[[ Record excerpts, beginning ]]

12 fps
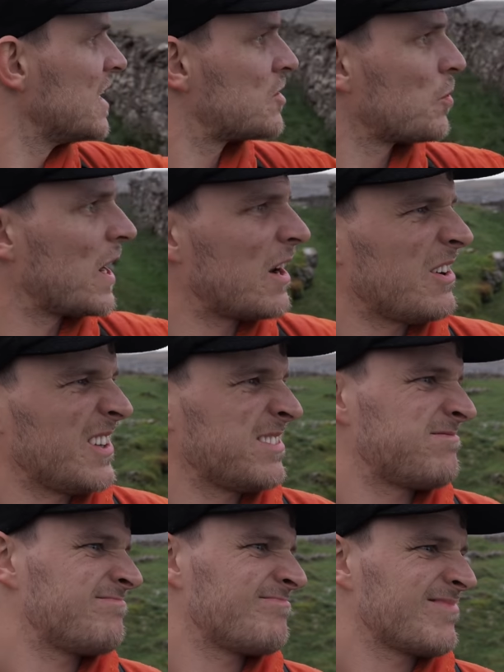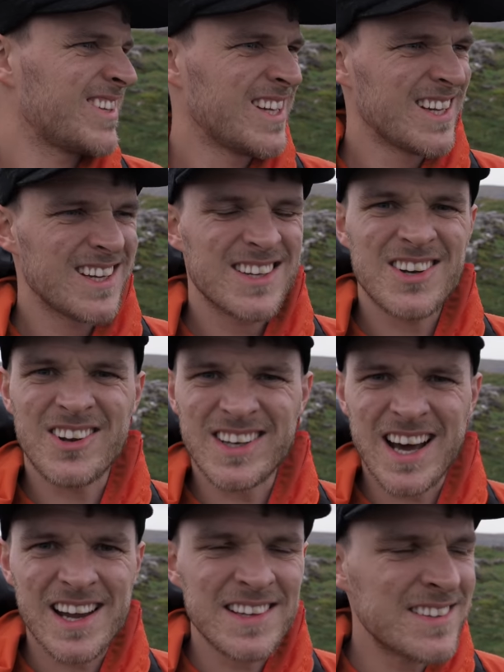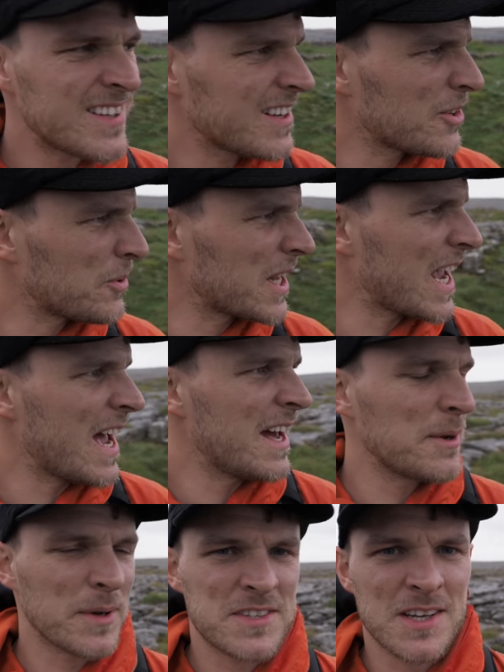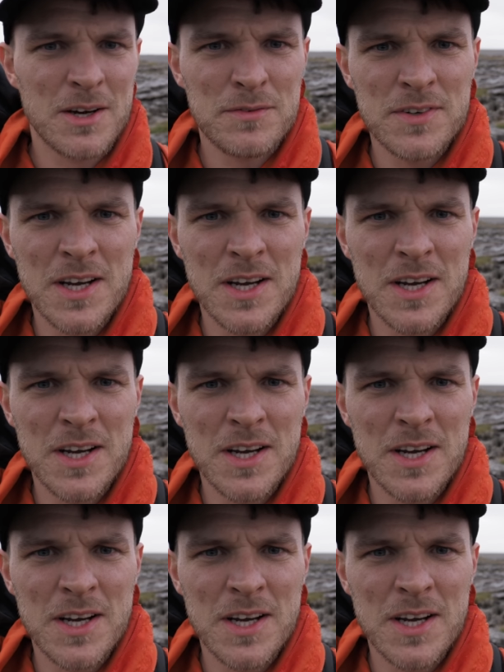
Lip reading: this way. Oh, not light, I don't want to get ahead of myself.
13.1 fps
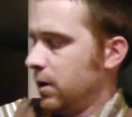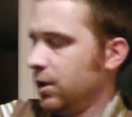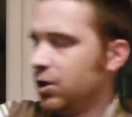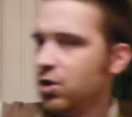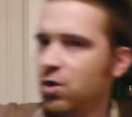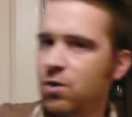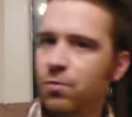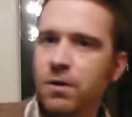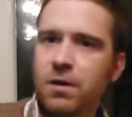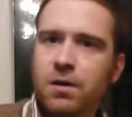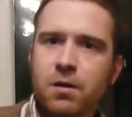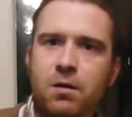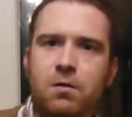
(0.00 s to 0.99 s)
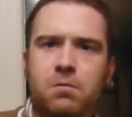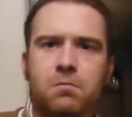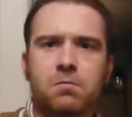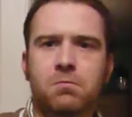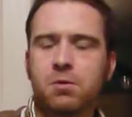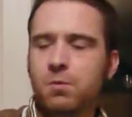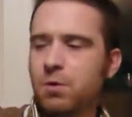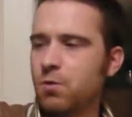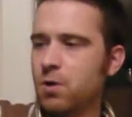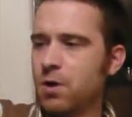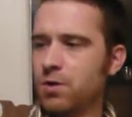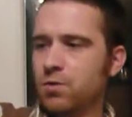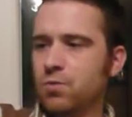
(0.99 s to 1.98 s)
let's start with something
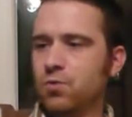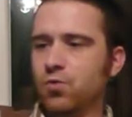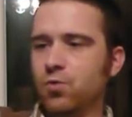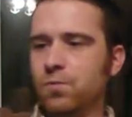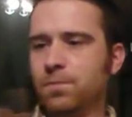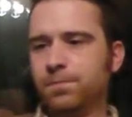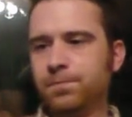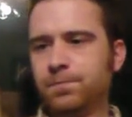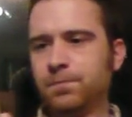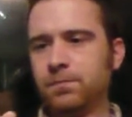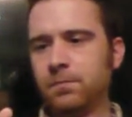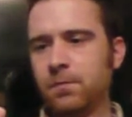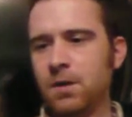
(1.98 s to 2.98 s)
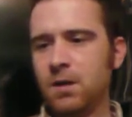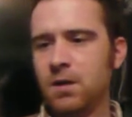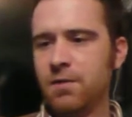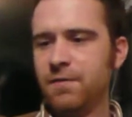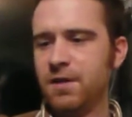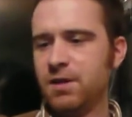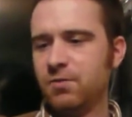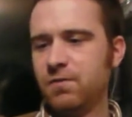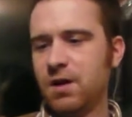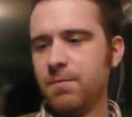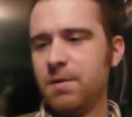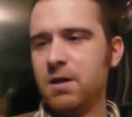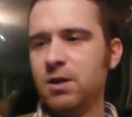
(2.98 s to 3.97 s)
quite unusual. Now, I've had this
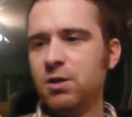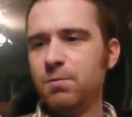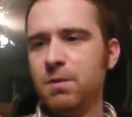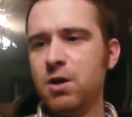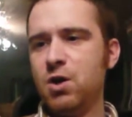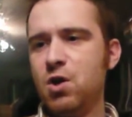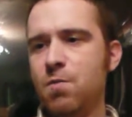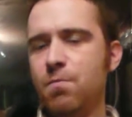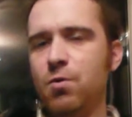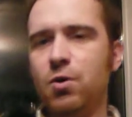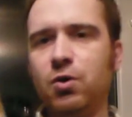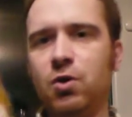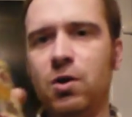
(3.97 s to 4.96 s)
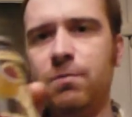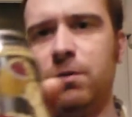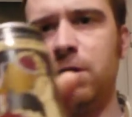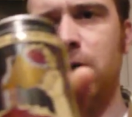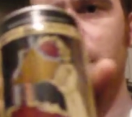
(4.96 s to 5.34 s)
recommended to me a number of times.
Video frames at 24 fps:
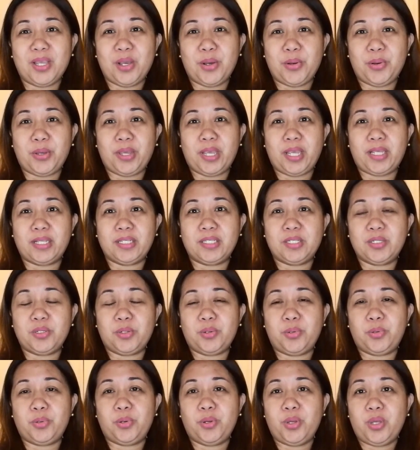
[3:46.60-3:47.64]
Okay,
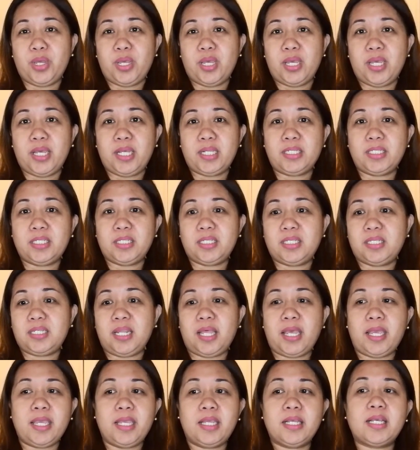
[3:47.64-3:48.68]
so it's
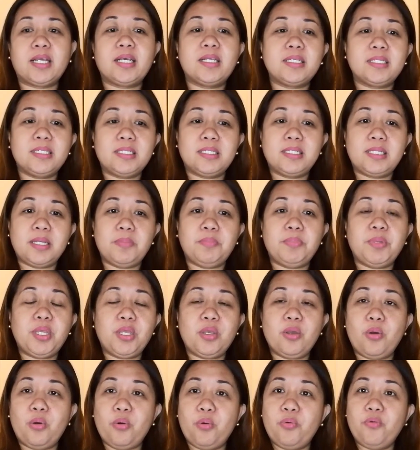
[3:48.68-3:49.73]
like
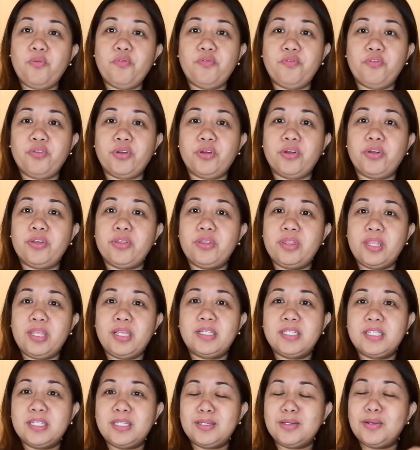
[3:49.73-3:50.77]
stepping over
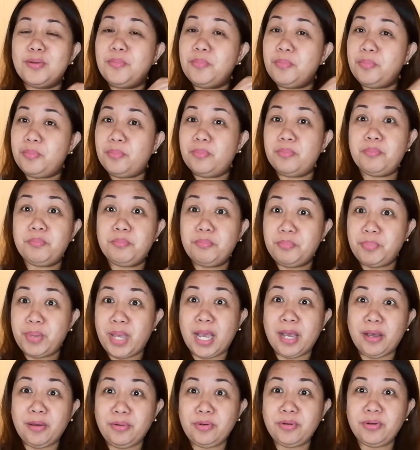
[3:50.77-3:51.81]
this
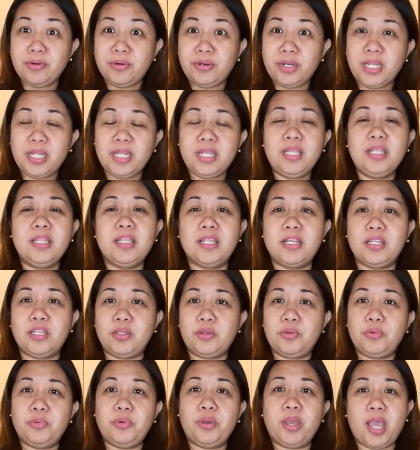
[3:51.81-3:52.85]
boundary
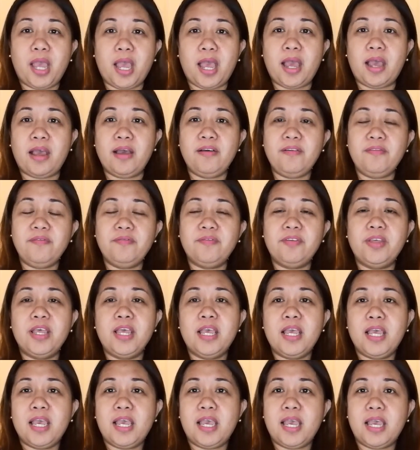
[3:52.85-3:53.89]
that you have,
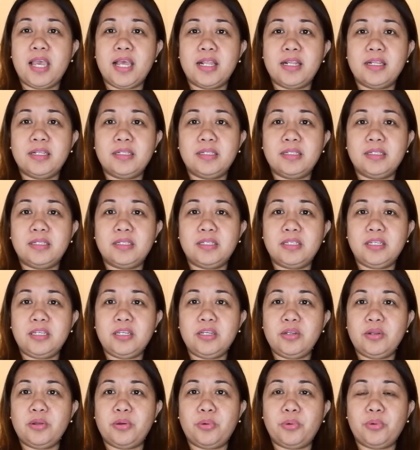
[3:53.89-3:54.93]
and
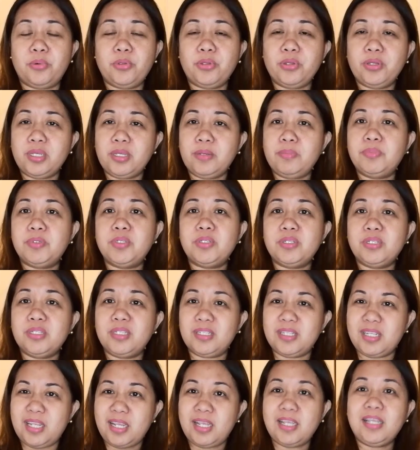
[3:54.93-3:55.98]
you keep on
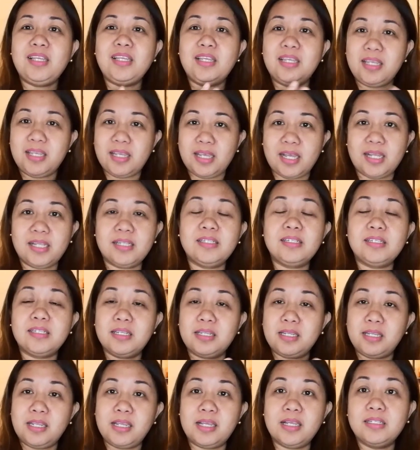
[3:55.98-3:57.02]
saying yes
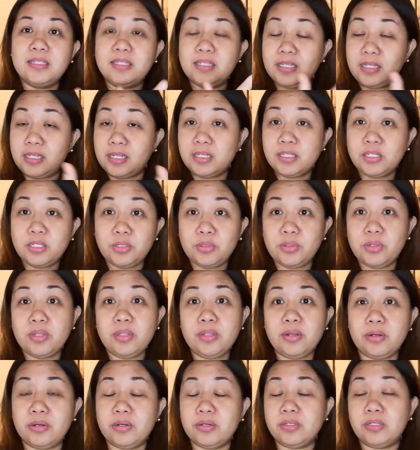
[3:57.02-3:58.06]
and yes and yes to
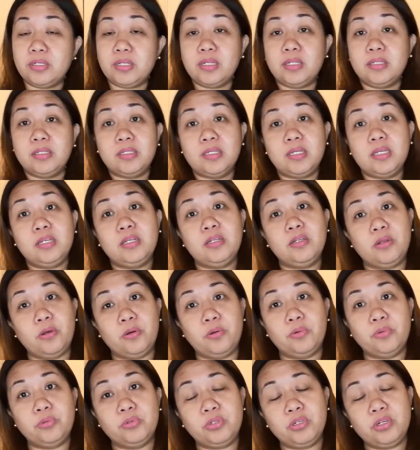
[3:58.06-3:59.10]
others and saying
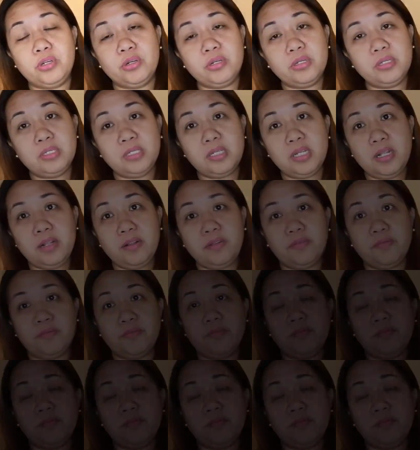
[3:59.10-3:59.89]
no to yourself.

[[ Record excerpts, end ]]

▶ [Description of the task]:
Give the data again exactly as it stands, apart from the pictures.

▶ [Output of the task]:
12 fps
Lip reading: this way. Oh, not light, I don't want to get ahead of myself.
13.1 fps
(0.00 s to 0.99 s)
(0.99 s to 1.98 s)
let's start with something
(1.98 s to 2.98 s)
(2.98 s to 3.97 s)
quite unusual. Now, I've had this
(3.97 s to 4.96 s)
(4.96 s to 5.34 s)
recommended to me a number of times.
Video frames at 24 fps:
[3:46.60-3:47.64]
Okay,
[3:47.64-3:48.68]
so it's
[3:48.68-3:49.73]
like
[3:49.73-3:50.77]
stepping over
[3:50.77-3:51.81]
this
[3:51.81-3:52.85]
boundary
[3:52.85-3:53.89]
that you have,
[3:53.89-3:54.93]
and
[3:54.93-3:55.98]
you keep on
[3:55.98-3:57.02]
saying yes
[3:57.02-3:58.06]
and yes and yes to
[3:58.06-3:59.10]
others and saying
[3:59.10-3:59.89]
no to yourself.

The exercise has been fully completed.